La slacadura, il parlare del crusch, conteneva definizioni suggestive come verdosa per erba, povrosa per farina, gacc per brutto, scaj per soldi, scarviné per bastonare o empeltré per mostrare d’aver compreso.
Erano parole incomprensibili oltre il mondo chiuso dei nomadi della montagna.
Quando l’opuscoletto di Facchinetti venne ristampato, si ebbe l’accortezza di precisare che i “pastori erano di certo un popolo, ma ora non lo sono più per tante ragioni facilmente intuibili. La loro lingua che scompare è una di queste cause, non meno importante di altre”.

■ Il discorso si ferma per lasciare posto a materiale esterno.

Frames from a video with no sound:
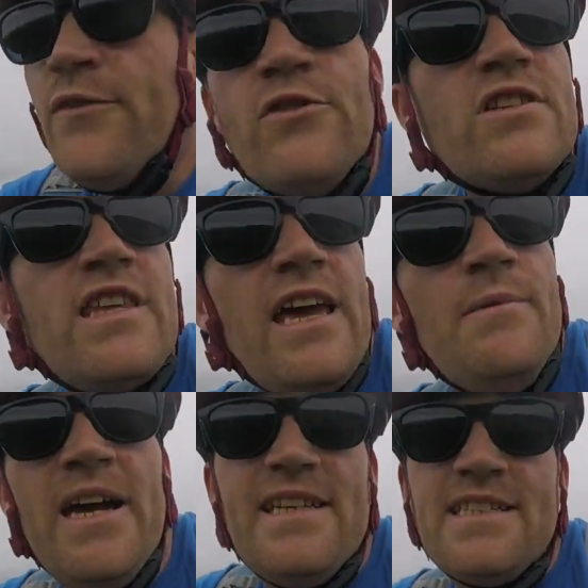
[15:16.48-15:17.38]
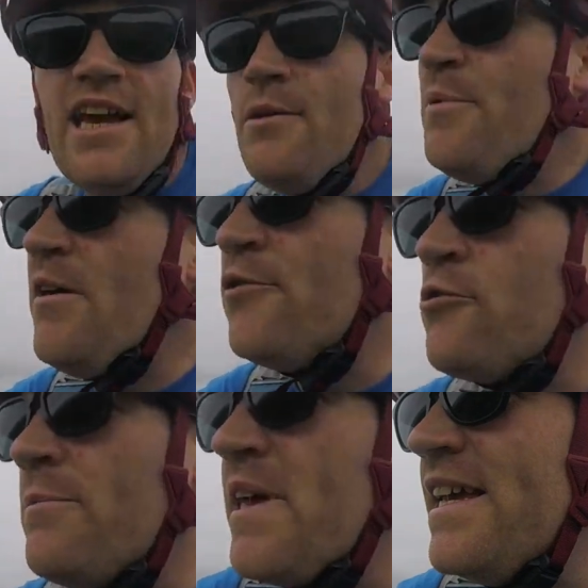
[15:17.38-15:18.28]
a difference the day makes. A bit of a
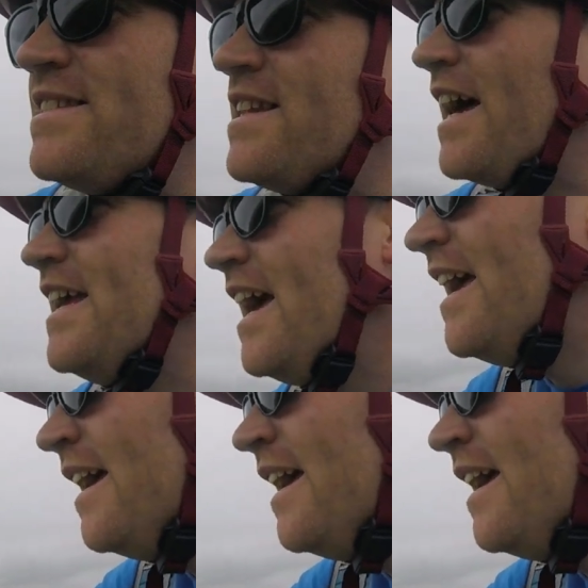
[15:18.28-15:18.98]
grim day today,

Il pastore nella maggior parte dei casi era un estraneo poiché proveniva da un paese lontano, in molti casi dalla Bergamasca; e oltretutto usava proprio quel gergo del tutto particolare che era una delle tante parlate artificiali usate da un ristretto gruppo di appartenenti a una particolare categoria di lavoratori (come quello dei muratori o la rëlla dij Ciòlin, gli sternitori di Graja/Graglia) o di gruppi sociali emarginati (come il “giudeo-piemontese” usato nei ghetti).
Proprio la cripticità della parlata garantiva ai marginali delle Alpi un vantaggio non trascurabile di fronte agli estranei, gli scuciat, i sedentari: tutti, dai margari ai turisti, guardati con sospetto e timore.

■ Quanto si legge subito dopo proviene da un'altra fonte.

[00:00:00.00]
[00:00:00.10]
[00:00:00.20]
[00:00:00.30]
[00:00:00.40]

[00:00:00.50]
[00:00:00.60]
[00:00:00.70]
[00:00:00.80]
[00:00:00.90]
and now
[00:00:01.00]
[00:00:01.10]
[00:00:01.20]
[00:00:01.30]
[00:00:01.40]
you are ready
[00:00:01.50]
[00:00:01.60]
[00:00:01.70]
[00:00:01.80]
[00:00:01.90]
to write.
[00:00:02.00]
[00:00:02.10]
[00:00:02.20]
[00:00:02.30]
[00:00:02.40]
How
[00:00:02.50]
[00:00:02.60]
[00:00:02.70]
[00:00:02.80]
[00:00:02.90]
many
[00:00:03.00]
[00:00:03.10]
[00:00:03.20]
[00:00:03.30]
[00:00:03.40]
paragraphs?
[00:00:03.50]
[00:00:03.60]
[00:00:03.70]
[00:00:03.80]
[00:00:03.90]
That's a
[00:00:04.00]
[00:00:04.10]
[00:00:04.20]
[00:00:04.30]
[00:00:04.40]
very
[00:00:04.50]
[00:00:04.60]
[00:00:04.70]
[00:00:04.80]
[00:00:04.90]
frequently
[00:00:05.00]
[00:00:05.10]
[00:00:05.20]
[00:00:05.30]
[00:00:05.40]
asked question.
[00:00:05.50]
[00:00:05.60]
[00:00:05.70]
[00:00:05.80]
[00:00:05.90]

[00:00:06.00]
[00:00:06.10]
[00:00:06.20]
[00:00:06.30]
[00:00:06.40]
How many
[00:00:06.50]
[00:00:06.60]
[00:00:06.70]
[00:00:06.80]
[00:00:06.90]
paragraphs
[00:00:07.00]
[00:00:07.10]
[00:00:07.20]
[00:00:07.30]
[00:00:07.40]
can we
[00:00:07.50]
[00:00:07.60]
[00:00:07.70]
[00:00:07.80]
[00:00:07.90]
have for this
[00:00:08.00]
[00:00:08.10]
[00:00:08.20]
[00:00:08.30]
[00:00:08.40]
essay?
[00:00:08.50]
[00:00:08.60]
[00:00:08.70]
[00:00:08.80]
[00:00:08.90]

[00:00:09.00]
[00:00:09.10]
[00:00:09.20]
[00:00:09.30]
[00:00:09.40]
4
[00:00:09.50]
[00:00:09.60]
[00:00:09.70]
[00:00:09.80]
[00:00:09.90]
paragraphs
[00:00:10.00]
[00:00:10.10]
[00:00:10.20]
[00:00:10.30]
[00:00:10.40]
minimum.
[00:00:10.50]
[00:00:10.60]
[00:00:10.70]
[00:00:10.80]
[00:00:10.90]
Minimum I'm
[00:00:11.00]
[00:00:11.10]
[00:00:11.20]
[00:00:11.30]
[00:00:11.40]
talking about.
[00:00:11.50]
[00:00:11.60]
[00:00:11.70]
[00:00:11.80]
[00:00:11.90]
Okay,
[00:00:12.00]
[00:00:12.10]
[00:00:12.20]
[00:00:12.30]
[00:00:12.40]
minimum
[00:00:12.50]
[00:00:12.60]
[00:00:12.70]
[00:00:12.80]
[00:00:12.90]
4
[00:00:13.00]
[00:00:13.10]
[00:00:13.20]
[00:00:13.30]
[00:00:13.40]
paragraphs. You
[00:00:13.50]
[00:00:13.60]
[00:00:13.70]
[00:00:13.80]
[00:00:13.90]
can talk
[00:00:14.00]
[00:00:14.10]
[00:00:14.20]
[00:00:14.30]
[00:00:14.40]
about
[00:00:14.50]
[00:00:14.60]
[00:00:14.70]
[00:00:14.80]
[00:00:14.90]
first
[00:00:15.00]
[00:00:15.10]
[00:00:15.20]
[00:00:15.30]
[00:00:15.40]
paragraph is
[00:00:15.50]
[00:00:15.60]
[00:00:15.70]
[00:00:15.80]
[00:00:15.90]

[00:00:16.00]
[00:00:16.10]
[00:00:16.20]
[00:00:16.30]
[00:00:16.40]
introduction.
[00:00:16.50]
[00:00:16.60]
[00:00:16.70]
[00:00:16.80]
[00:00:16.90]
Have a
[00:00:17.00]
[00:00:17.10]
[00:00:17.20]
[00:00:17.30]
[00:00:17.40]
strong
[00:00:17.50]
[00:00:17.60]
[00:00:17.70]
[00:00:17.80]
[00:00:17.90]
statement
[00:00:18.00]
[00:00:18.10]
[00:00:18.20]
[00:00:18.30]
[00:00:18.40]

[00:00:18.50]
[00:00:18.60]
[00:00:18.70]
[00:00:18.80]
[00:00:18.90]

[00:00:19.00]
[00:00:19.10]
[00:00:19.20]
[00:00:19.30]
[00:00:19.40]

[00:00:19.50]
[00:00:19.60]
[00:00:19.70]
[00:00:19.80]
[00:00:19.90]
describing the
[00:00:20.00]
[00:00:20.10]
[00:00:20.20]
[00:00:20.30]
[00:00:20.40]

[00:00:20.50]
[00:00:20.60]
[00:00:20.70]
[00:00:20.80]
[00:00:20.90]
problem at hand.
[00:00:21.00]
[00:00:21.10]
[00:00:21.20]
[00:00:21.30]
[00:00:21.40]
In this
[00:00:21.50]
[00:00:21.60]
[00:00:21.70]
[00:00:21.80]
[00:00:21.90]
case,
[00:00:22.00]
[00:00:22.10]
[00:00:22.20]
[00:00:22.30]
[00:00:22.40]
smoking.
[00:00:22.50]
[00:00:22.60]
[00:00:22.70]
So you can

L’estraneità del pastore era evidente anche dal modo trascurato e “selvaggio” del vestire, poiché indossava quasi sempre lunghe mantelline nere di lana che venivano tessute da una ditta bergamasca.

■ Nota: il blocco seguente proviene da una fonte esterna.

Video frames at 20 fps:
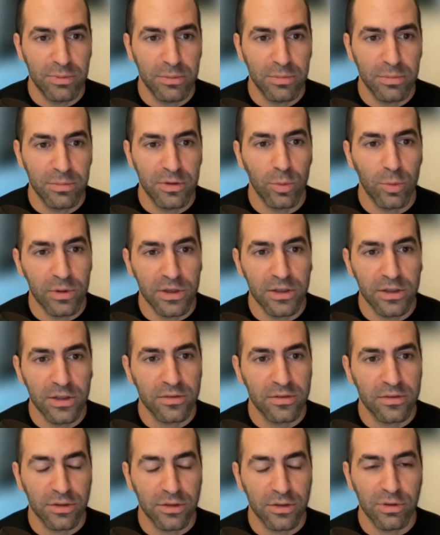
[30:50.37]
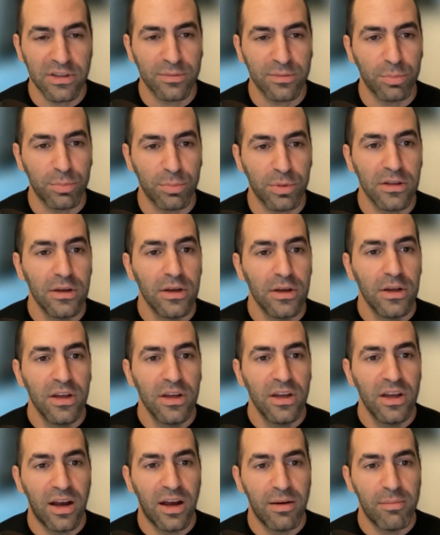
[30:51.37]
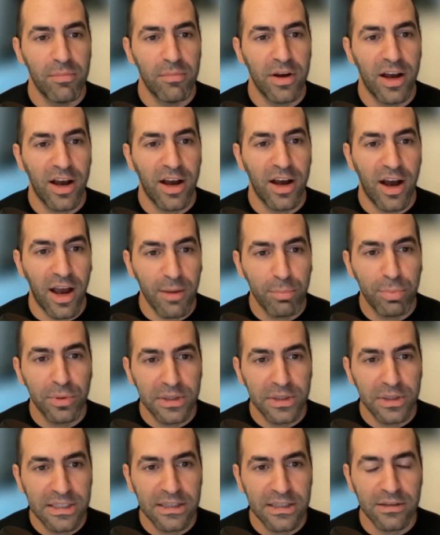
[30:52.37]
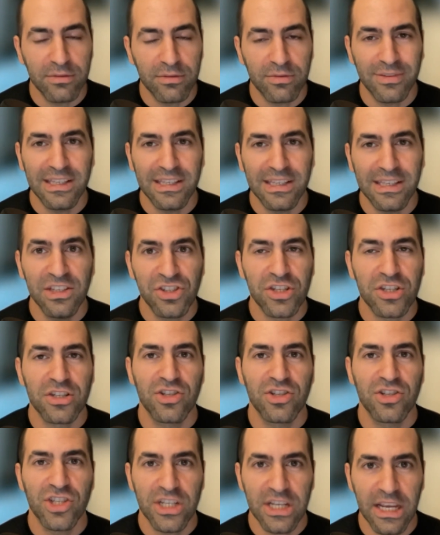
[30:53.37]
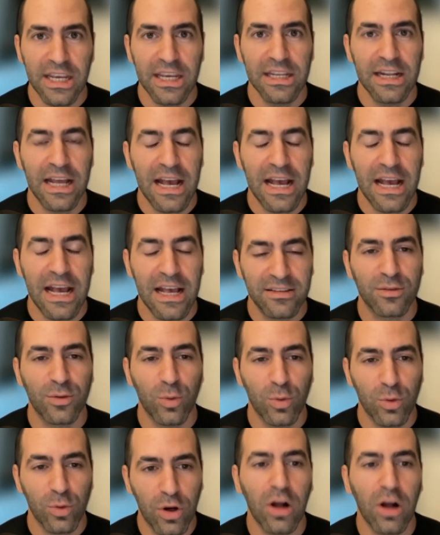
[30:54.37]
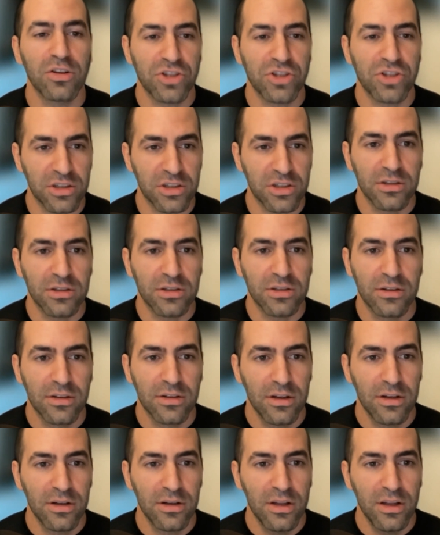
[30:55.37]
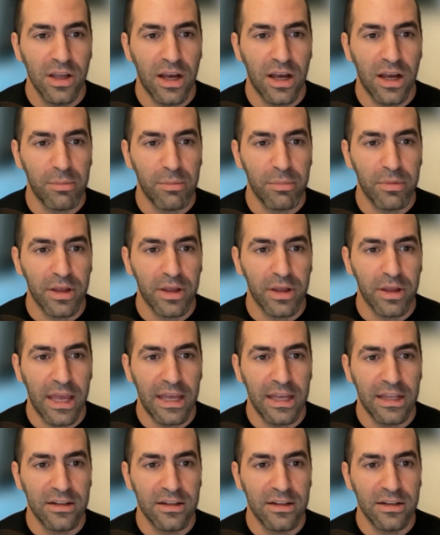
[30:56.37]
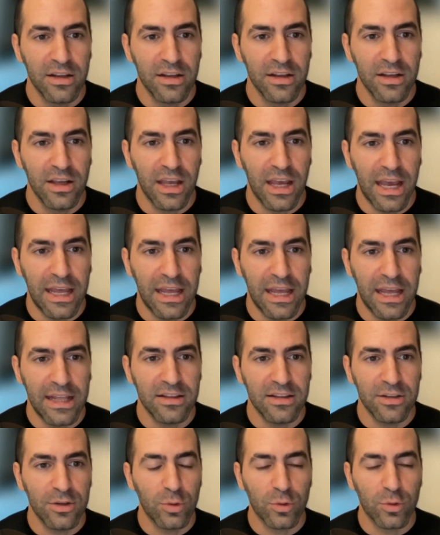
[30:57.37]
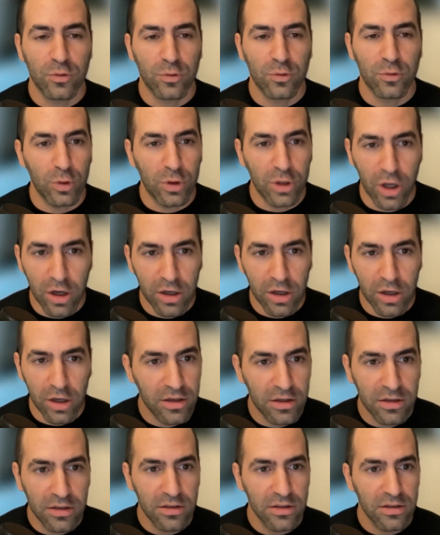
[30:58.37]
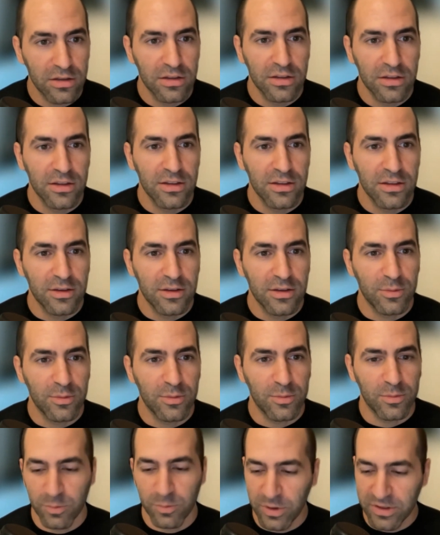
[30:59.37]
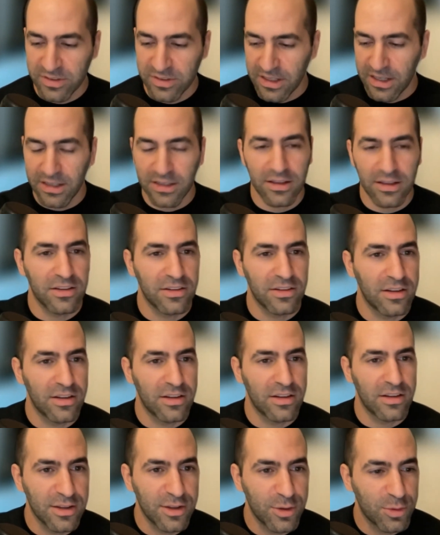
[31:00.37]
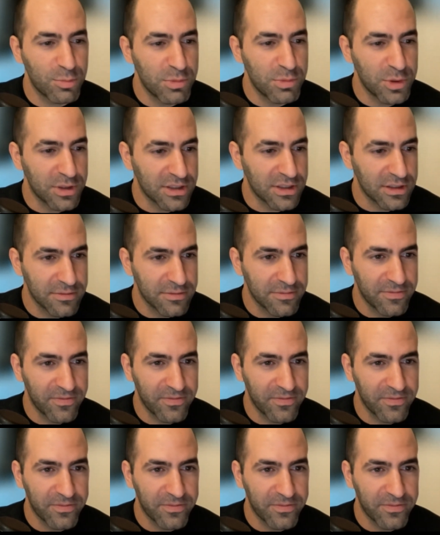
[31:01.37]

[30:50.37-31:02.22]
Maybe no one else agrees, but I believe each chain has its own culture. And you know, Solana, what's that? I think you're muted.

A vederlo da lontano, fermo a controllare il gregge, con in capo un cappellaccio nero e l’immancabile bastone poteva ricordare l’“òm ëd pera” e la scultura spontanea caratteristica delle montagne; ed era tenuto in forte sospetto dagli stessi margari, i quali lo consideravano un làder d’erba che raramente rispettava i confini dei pascoli segnati con le croci incise sulle pietre. Il fèjat, l’uomo delle pecore, non conosceva le proprietà e si distingueva dal margaro che saliva all’alpeggio all’inizio della stagione, vi si stabiliva per l’estate e scendeva all’arrivo del brutto tempo.
Il crusch senza terra, invece, restava lassù tutto l’anno nelle poche grange aperte a tutti anche quando l’erba era scarsa. Scendeva malvolentieri solo quando vedeva arrivare la neve alta, adattandosi a cercare gli avari pascoli lungo il Sesia e riparandosi alla bell’e meglio con il patum, un giaciglio di pelli di pecora avvolto nella tela cerata, con gli scarponi per cuscino e il paraluscia, l’ombrello, come riparo.
La sua era una vita dura per uomini speciali.
Doveva arrangiarsi a fare un po’ di tutto, conosceva a perfezione la tecnica casearia, ed è ben probabile che la figura leggendaria dello straniero maestro nei segreti per la lavorazione del latte e del burro memorizzi un lontano passaggio di saperi lasciati in dono ai primi alpigiani del posto da un “crusch ramingher”, un pastore errante.
Ma la sua caratteristica principale consisteva nel vivere solitario e nel trascorrere la maggior parte del tempo a pensare, fantasticare, sognare, tanto da potersi ritenere che gran parte del leggendario alpino biellese sia frutto delle sue meditazioni, mentre un concerto di sonaje (campanacci) lo ispirava e lo estasiava assaporando l’aria fine e pura delle terre libere, senza i vincoli, spesso assurdi e sempre oppressivi, della società urbana.
Era soprattutto un anarchico della montagna.
N O T E
1) La Carex brunnea, o carice, è una pianta erbacea perenne che forma estesi tappeti erbosi.